Synthesis, structure elucidation and DFT studies of a new coumarin-derived Zn(ii) complex: in vitro DNA/HSA binding profile and pBR322 cleavage pathway

Abstract

A new mononuclear zinc complex 1 bearing the bioactive coumarin scaffold 5,10-dioxo-5,10-dihydro-chromeno[5,4,3-cde]chromene-2,7-dicarboxylic acid was synthesized, characterized by elemental analysis and spectroscopic techniques, and further analyzed by single-crystal X-ray diffraction. Density functional theory studies were performed using an ab initio Gaussian 09 software package with a B3LYP/6-31+g(d,p) basis function. The in vitro DNA binding studies of complex 1 with calf-thymus DNA in Tris–HCl buffer was studied by various biophysical techniques, which revealed that 1 binds to calf-thymus DNA non-covalently via electrostatic interactions. Competitive binding experiments showed that 1 has the ability to displace DNA-bound ethidium bromide.
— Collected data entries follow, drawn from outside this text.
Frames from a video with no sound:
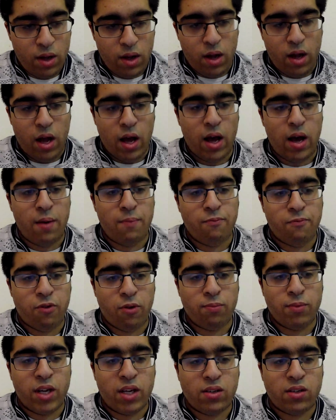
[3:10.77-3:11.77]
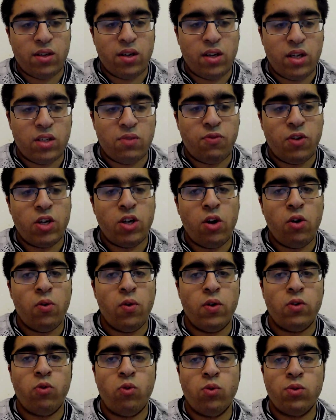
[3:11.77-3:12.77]
from yesterday's
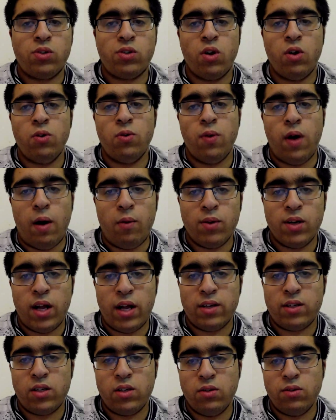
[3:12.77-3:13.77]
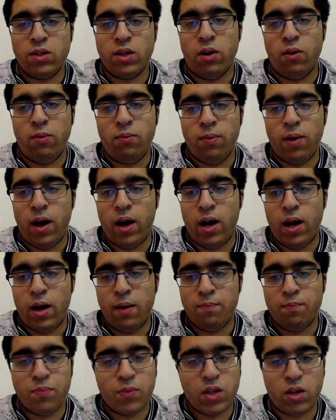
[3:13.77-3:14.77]
video. And also I would like to
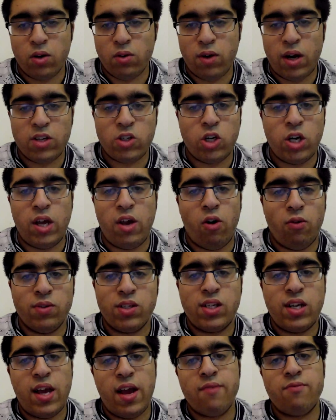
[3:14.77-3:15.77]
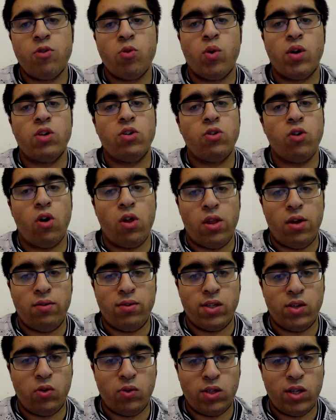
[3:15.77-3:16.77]
congratulate obviously everyone who got their
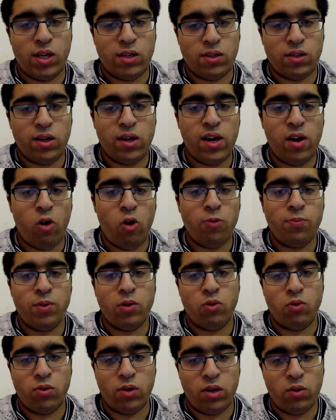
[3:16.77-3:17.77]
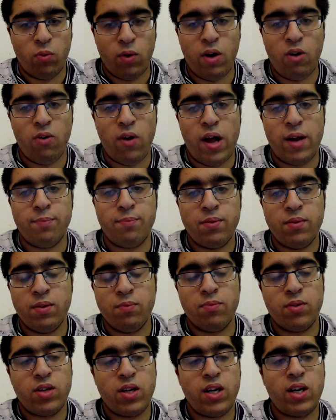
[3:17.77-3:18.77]
results yesterday. I hope you all did well, and
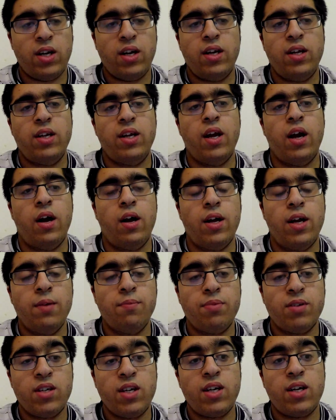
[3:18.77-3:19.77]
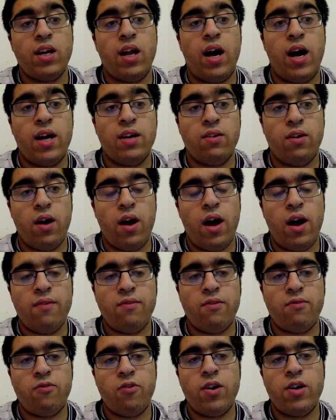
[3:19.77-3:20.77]
in particular I have
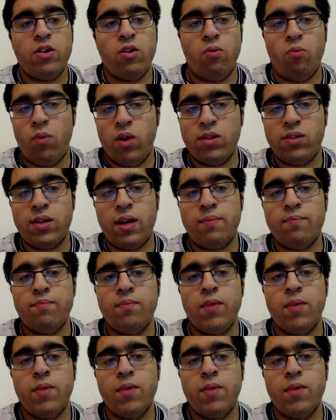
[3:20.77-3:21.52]
a friend on WhatsApp.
Compound 1 exhibits efficient photoinduced DNA cleavage with supercoiled pBR322 involving the hydrolytic cleavage pathway due to the presence of coordinated water molecules. Such synthetic hydrolytic nucleases, in particular those that cleave DNA with sequence selectivity different from that of the natural enzymes, are gaining considerable attention owing to their importance in biotechnology and drug design.